Any other questions?

Well if not, is the first Friday of April, I believe it’s the 6th, an agreeable date for our next session? Alright we’ll meet on the first Friday of April, and lets conclude now with prayer, and I’ll ask pastor Jim Day to lead us in prayer.

[Pastor Jim Day] Our gracious God even as you’ve warned through the apostle Paul to Timothy, in the last days perilous times would come. We recognize Father that even since the advent of Christ man has lived in perilous times, even since the fall of Adam we have lived in perilous times. Yet in our day we see more and more of the peril.
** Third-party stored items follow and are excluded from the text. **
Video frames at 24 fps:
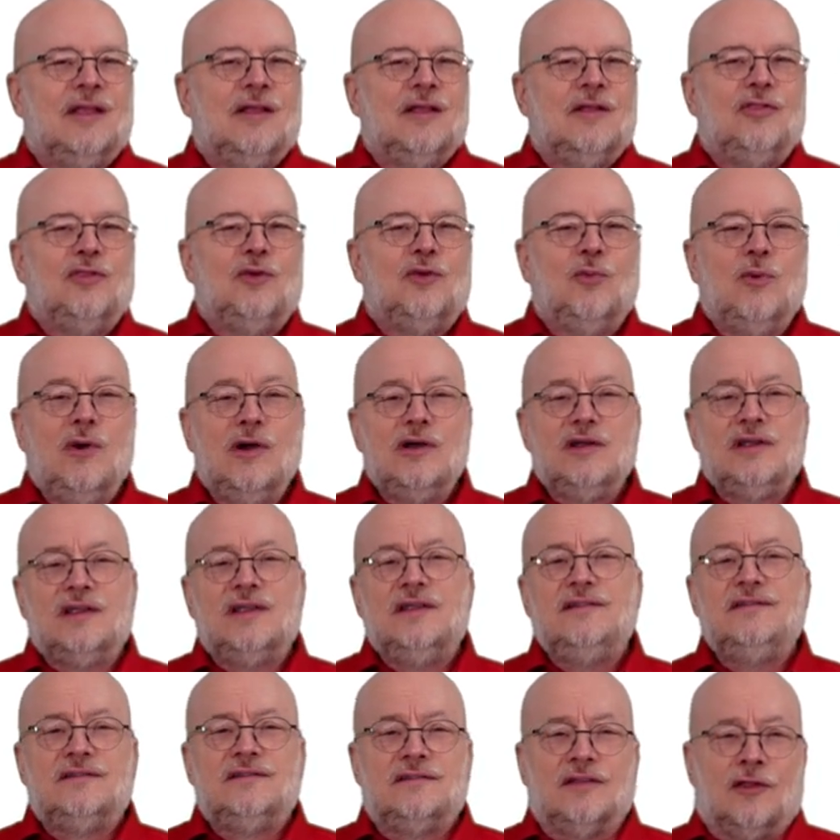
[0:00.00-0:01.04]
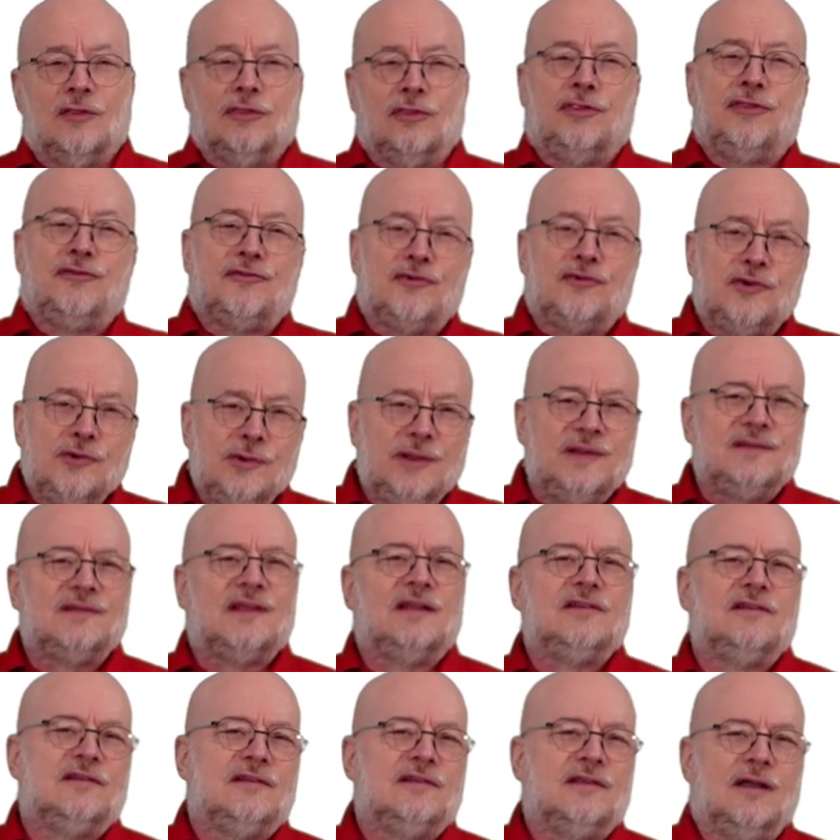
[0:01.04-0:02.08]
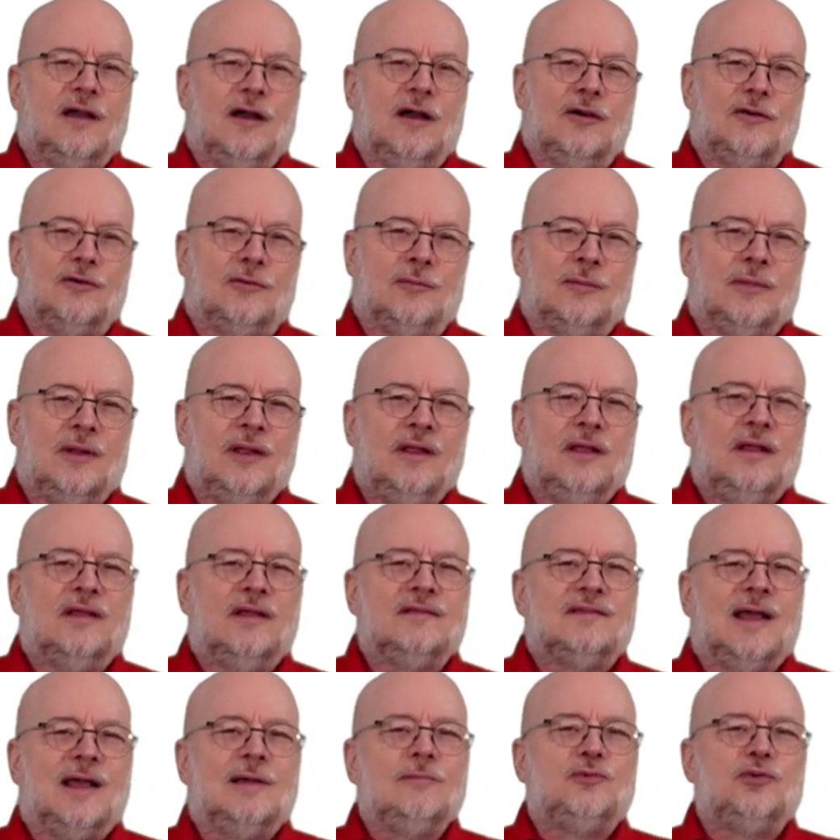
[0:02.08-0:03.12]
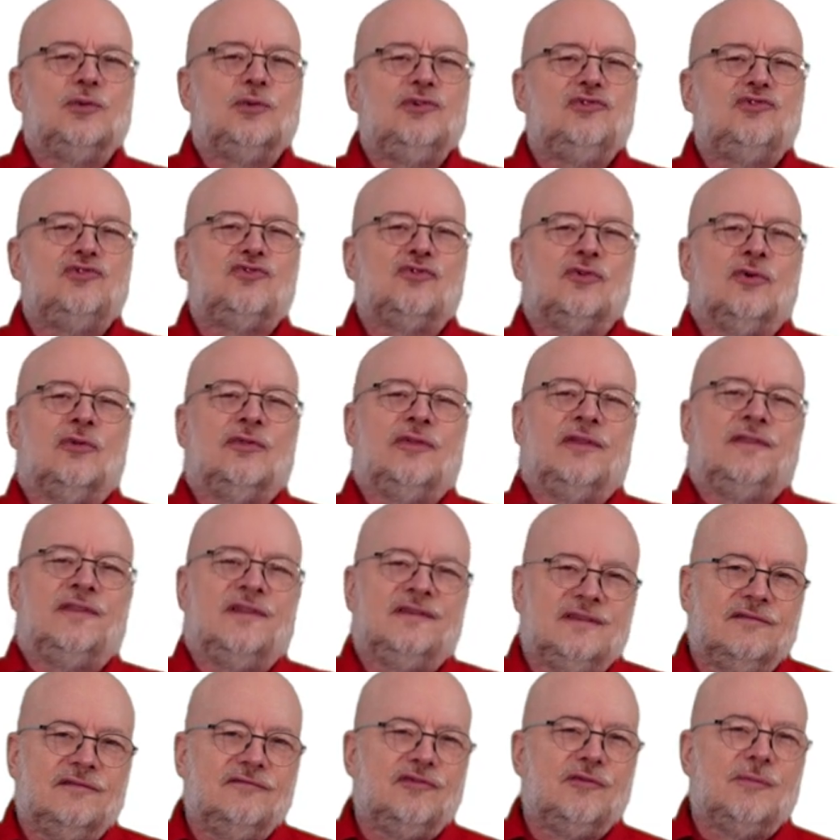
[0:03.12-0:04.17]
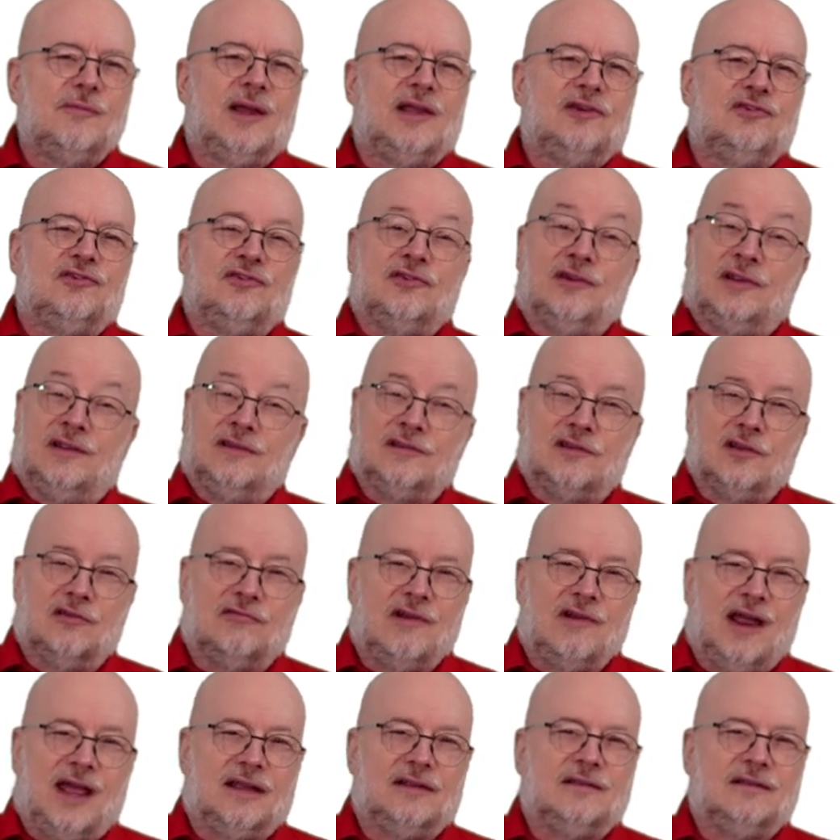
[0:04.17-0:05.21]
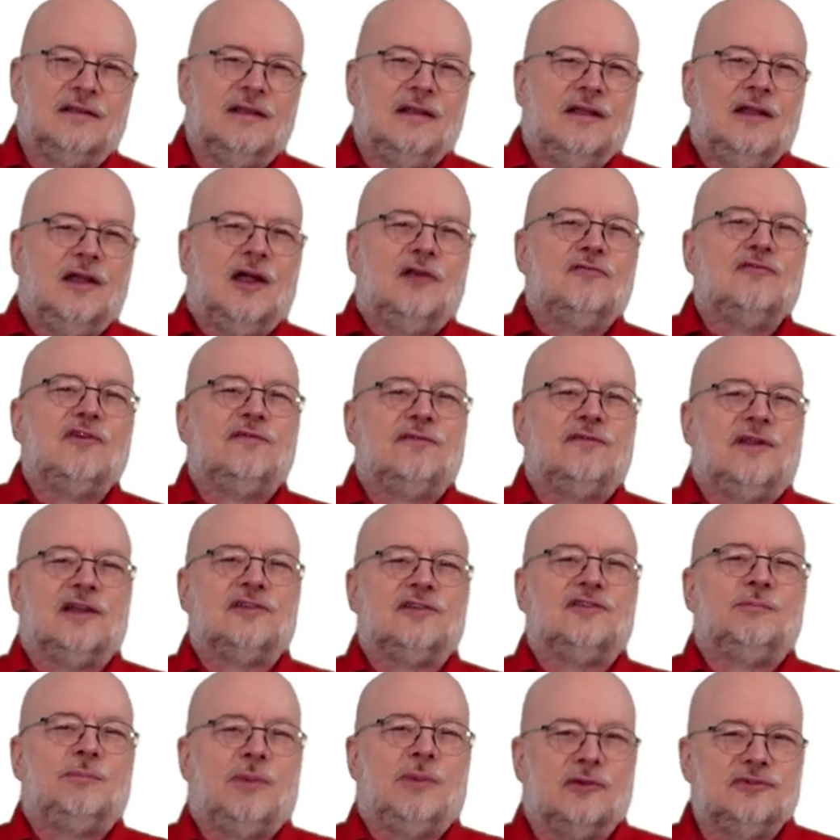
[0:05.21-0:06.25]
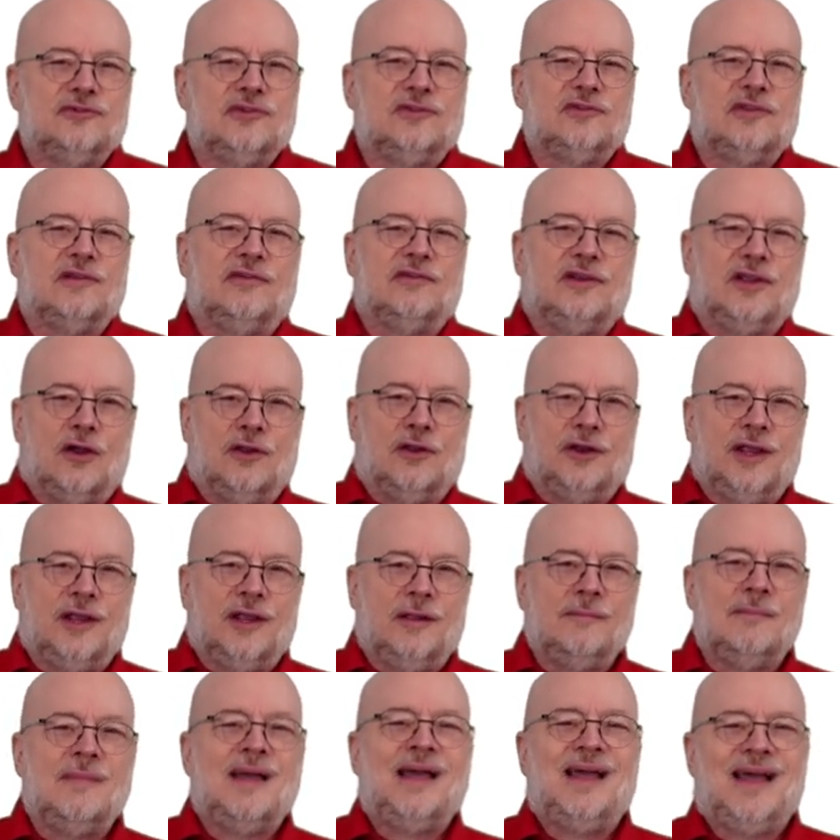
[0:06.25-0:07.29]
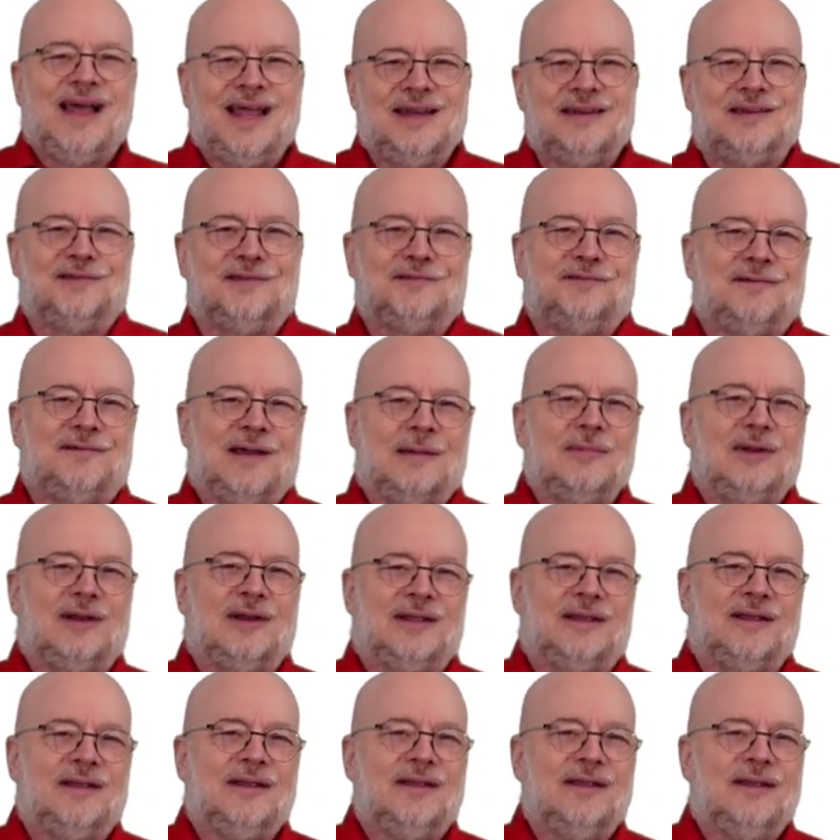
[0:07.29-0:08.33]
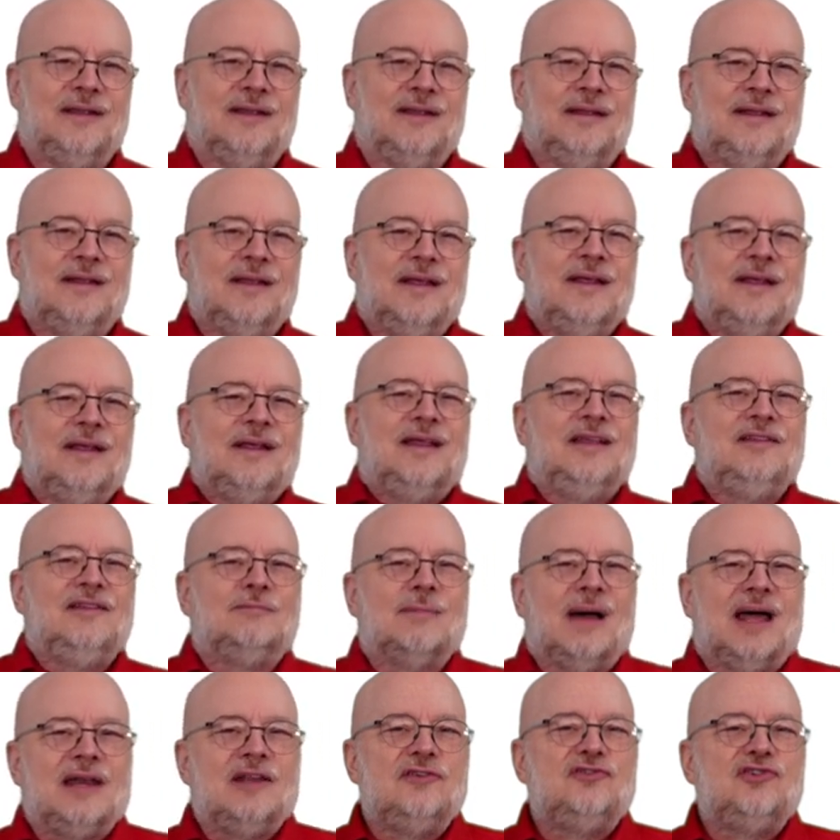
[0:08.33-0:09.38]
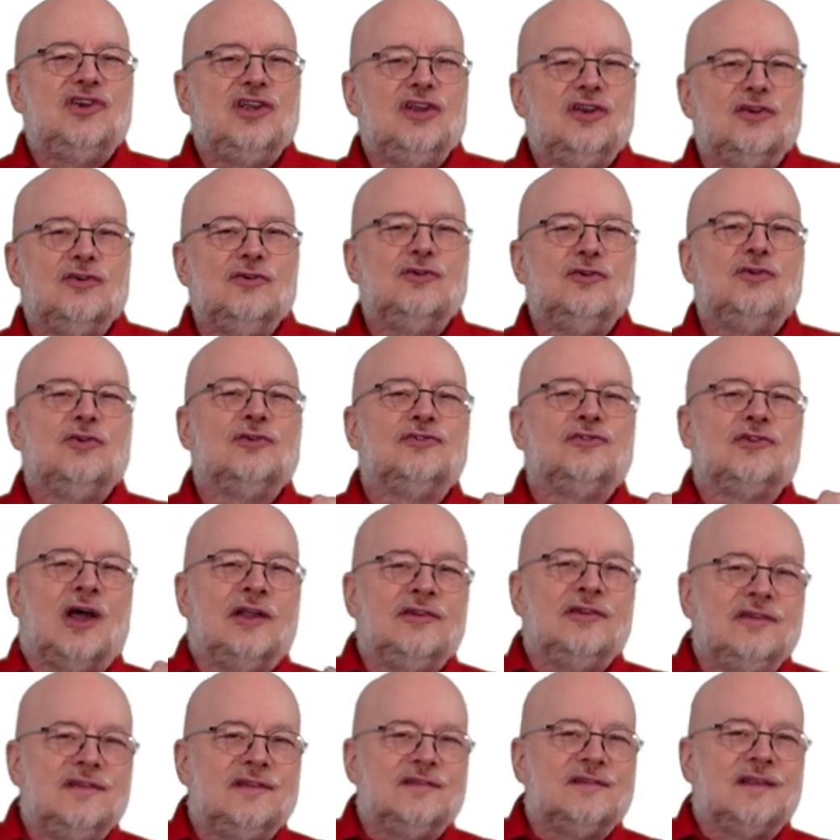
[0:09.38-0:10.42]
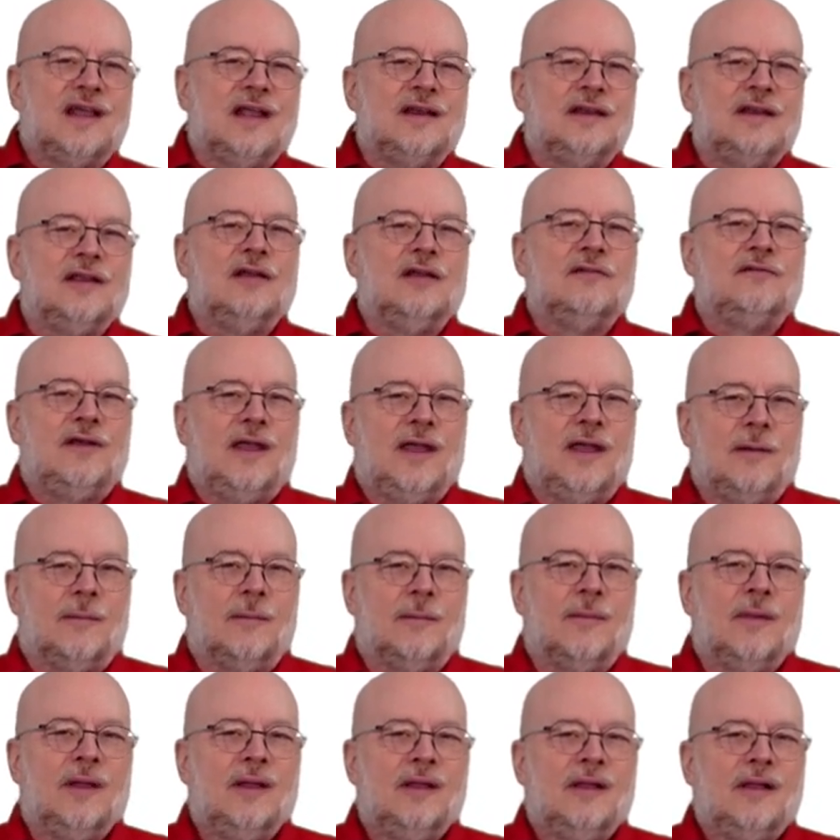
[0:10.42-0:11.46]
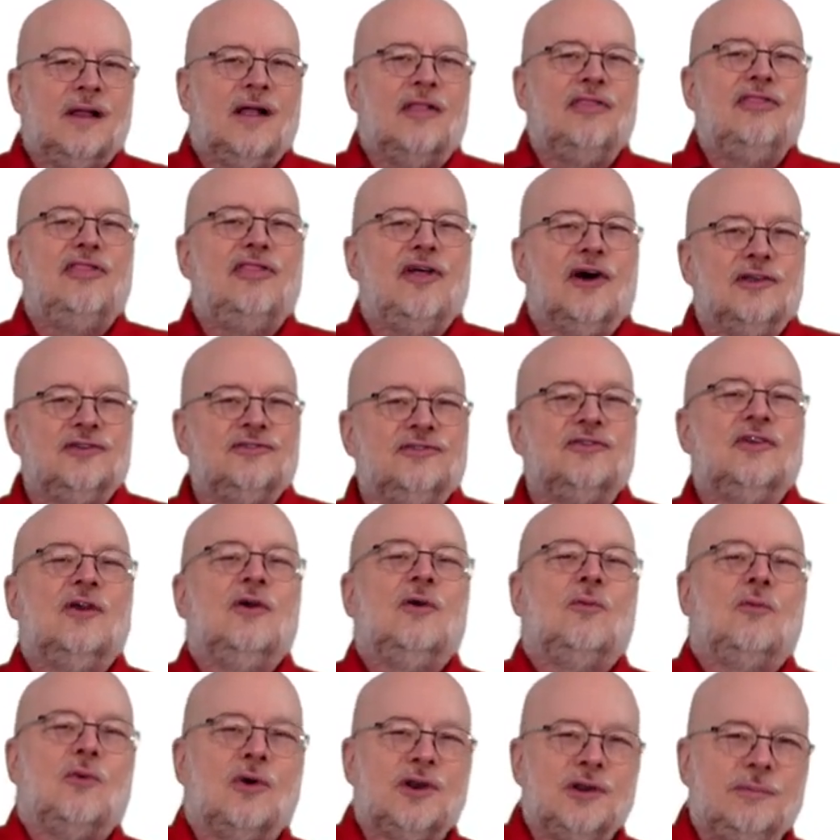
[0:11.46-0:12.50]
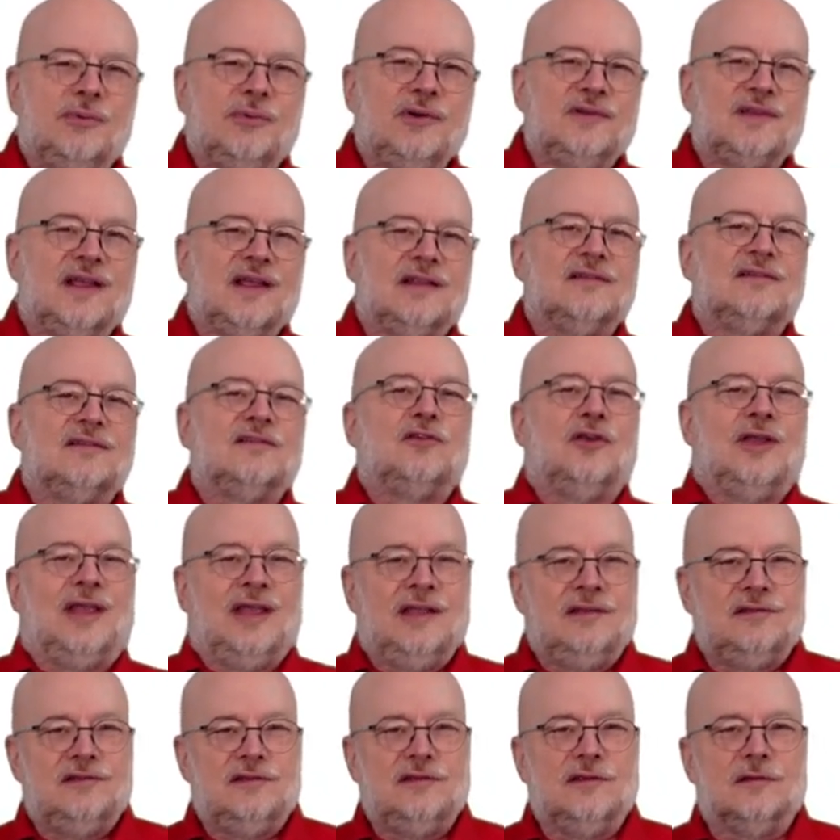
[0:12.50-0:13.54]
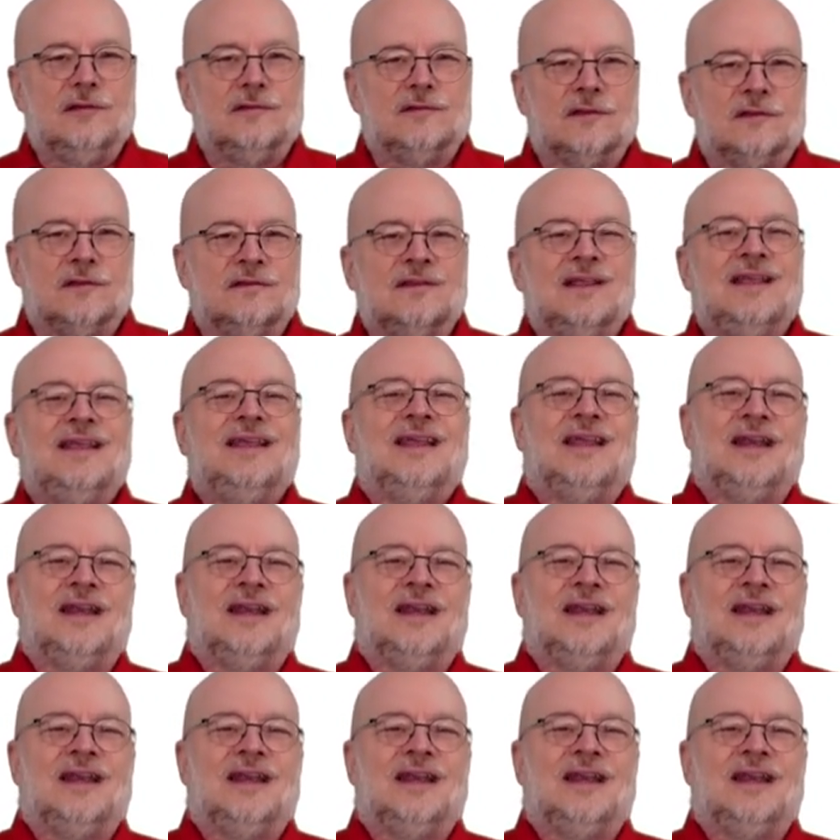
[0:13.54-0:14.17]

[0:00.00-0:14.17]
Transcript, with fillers: The work he's done through his entity home has helped to ensure that this information is correct and reflects positively on him and his family. He's managing Google's understanding of him and thus what it presents to its users in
The perils of humanism, the perils of Satan control, the perils of civil government control, all around us we find in perils and threats the Christian life. But again Father we have your assurance that greater is He that is in you, than he who is in the world. We thank you Father that you know that Jesus Christ was our strength, and in him and Him only can we survive. Father we pray that you might make us each one more aware of how we should be reflectors of Thy light, that we might proclaim Your truth to all those around us. Father that we might be very astute about the business of learning Your word, learning principles of your word that we might apply them to our own individual lives, apply them in our families, apply them in our churches and in our schools. Father we give You thanks and {?} again as we recognize that you already are the victor, and we praise you for it, in the precious name of our Lord Jesus Christ, amen.